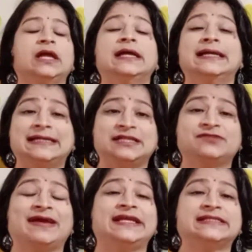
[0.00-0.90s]
It is
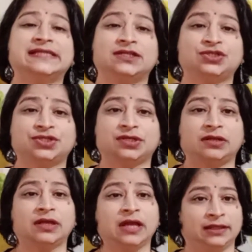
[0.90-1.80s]
very essential
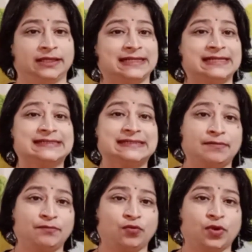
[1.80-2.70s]
that at some
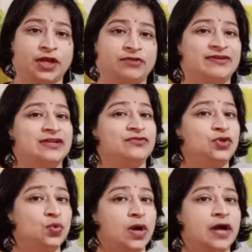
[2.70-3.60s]
point when
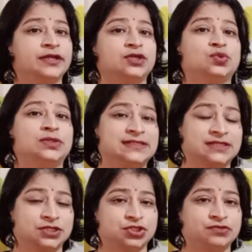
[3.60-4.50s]
you are into a
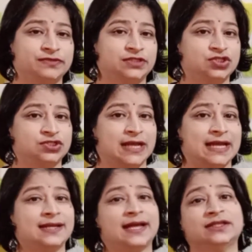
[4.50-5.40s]
discussion with the
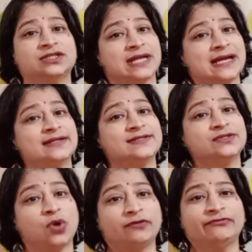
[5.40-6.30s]
child and the child is
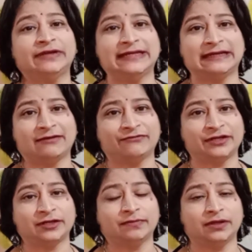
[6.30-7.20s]
not feeling
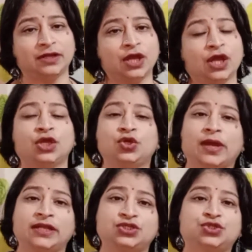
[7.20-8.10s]
comfortable, you
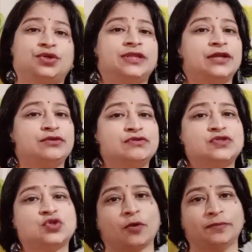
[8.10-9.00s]
ensure that you
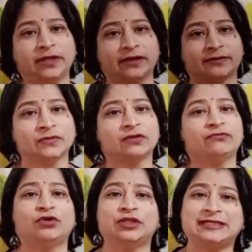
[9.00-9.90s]
stop there.
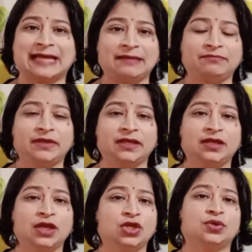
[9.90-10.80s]
For the time being,
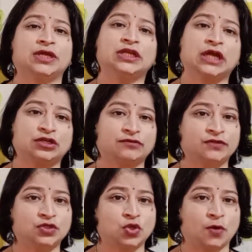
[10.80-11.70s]
you can cut off the
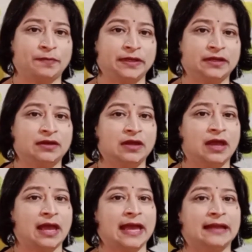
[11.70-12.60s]
topic
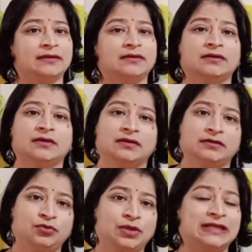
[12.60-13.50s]
and
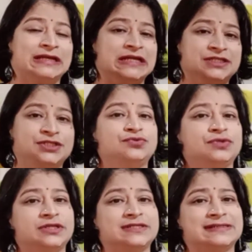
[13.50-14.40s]
you can continue
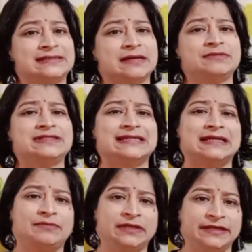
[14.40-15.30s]
it
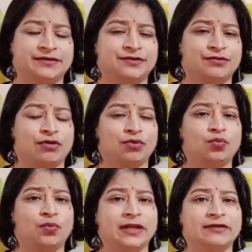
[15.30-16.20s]
sometime later on
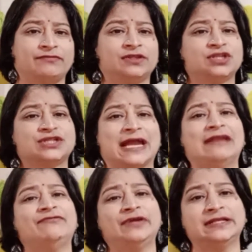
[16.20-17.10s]
whenever the child
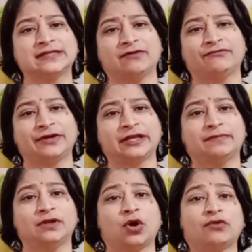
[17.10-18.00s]
feels
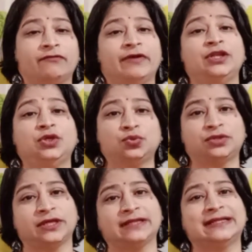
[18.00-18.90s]
comfortable or when you
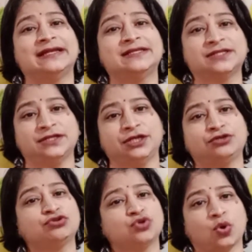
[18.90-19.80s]
think there is a need to
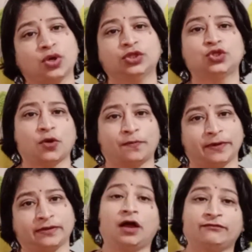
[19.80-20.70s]
talk on the topic.
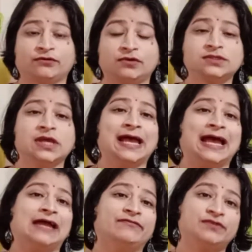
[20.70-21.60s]
Of course,
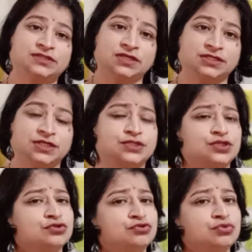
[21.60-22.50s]
I would
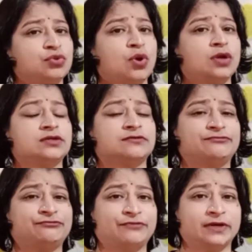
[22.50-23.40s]
suggest do not
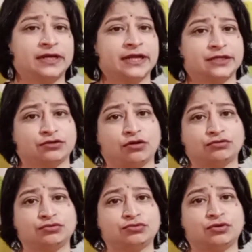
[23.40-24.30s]
forget or
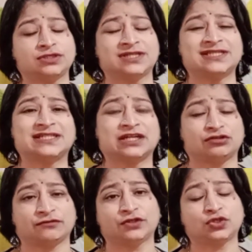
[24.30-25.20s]
do not just cut
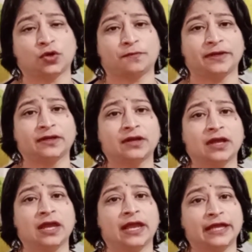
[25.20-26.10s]
off the topic.
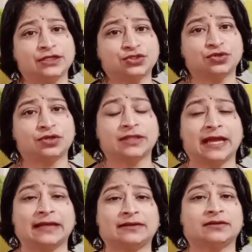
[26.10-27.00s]
Ensure
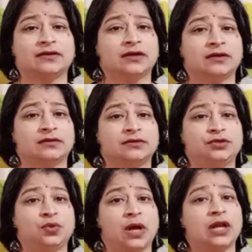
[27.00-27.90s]
that
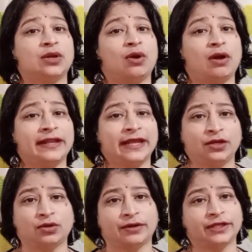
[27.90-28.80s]
you are not
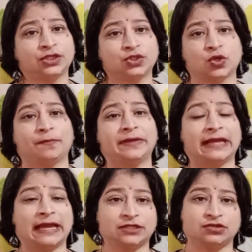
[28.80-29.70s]
ignoring the topic
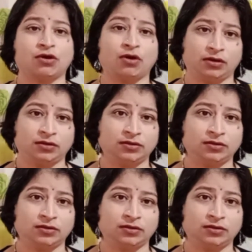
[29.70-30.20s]
at all.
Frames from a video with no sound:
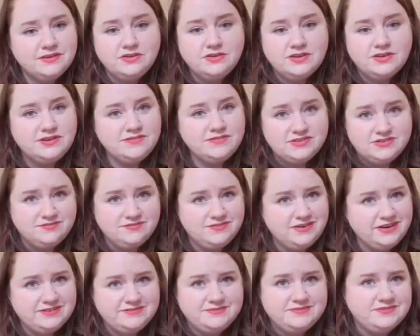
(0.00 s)
You can even do
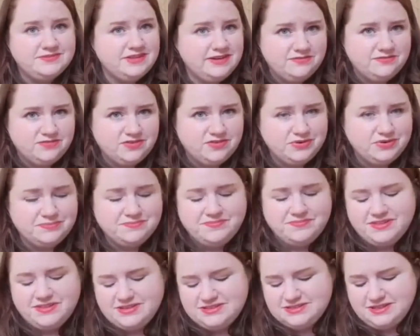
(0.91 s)
it for like
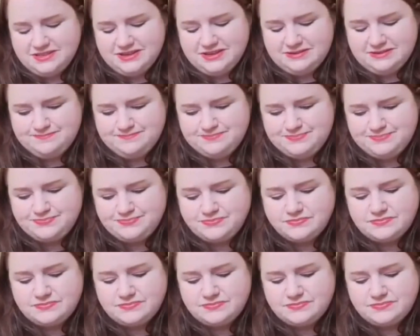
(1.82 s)
delivery, things like that.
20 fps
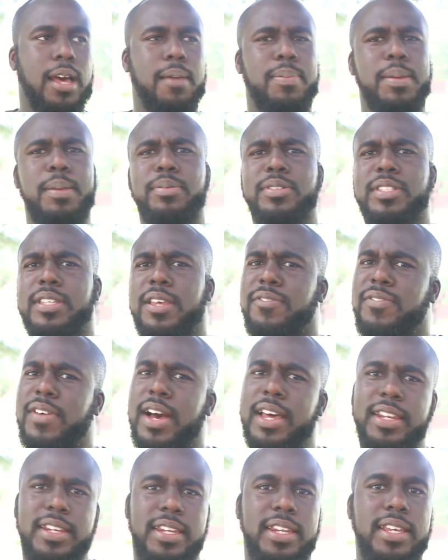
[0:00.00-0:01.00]
People say
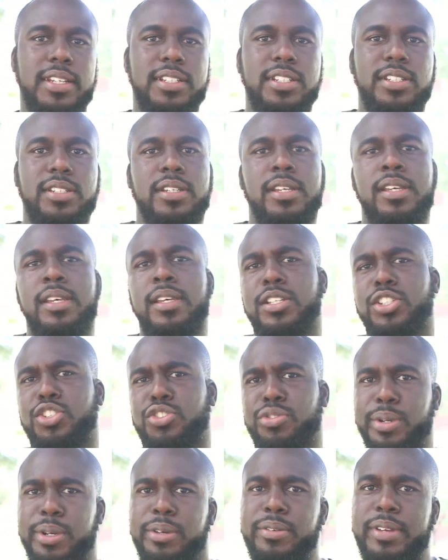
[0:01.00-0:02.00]
find a niche,
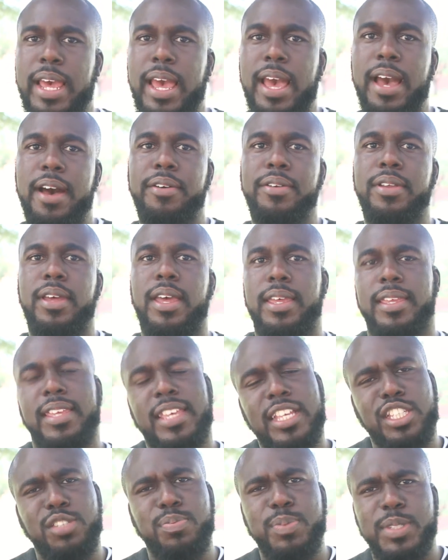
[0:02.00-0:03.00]
drill down and
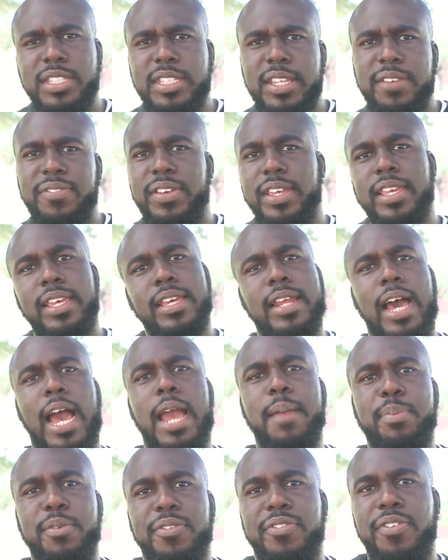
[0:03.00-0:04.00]
get specific, get
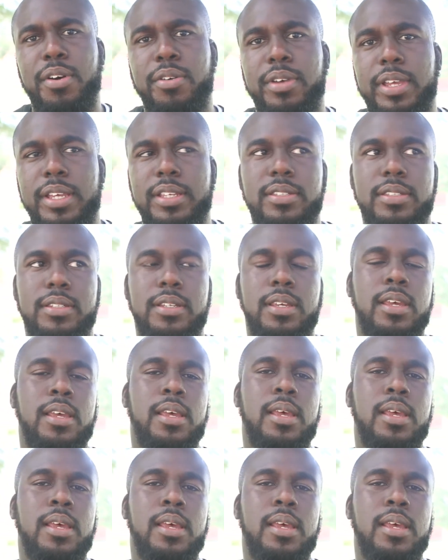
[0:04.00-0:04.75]
hyper-focused.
· · · ·
Instructions for the task -
Here the job is to print all the data exactly, skipping any image.

Written solution -
[0.00-0.90s]
It is
[0.90-1.80s]
very essential
[1.80-2.70s]
that at some
[2.70-3.60s]
point when
[3.60-4.50s]
you are into a
[4.50-5.40s]
discussion with the
[5.40-6.30s]
child and the child is
[6.30-7.20s]
not feeling
[7.20-8.10s]
comfortable, you
[8.10-9.00s]
ensure that you
[9.00-9.90s]
stop there.
[9.90-10.80s]
For the time being,
[10.80-11.70s]
you can cut off the
[11.70-12.60s]
topic
[12.60-13.50s]
and
[13.50-14.40s]
you can continue
[14.40-15.30s]
it
[15.30-16.20s]
sometime later on
[16.20-17.10s]
whenever the child
[17.10-18.00s]
feels
[18.00-18.90s]
comfortable or when you
[18.90-19.80s]
think there is a need to
[19.80-20.70s]
talk on the topic.
[20.70-21.60s]
Of course,
[21.60-22.50s]
I would
[22.50-23.40s]
suggest do not
[23.40-24.30s]
forget or
[24.30-25.20s]
do not just cut
[25.20-26.10s]
off the topic.
[26.10-27.00s]
Ensure
[27.00-27.90s]
that
[27.90-28.80s]
you are not
[28.80-29.70s]
ignoring the topic
[29.70-30.20s]
at all.
Frames from a video with no sound:
(0.00 s)
You can even do
(0.91 s)
it for like
(1.82 s)
delivery, things like that.
20 fps
[0:00.00-0:01.00]
People say
[0:01.00-0:02.00]
find a niche,
[0:02.00-0:03.00]
drill down and
[0:03.00-0:04.00]
get specific, get
[0:04.00-0:04.75]
hyper-focused.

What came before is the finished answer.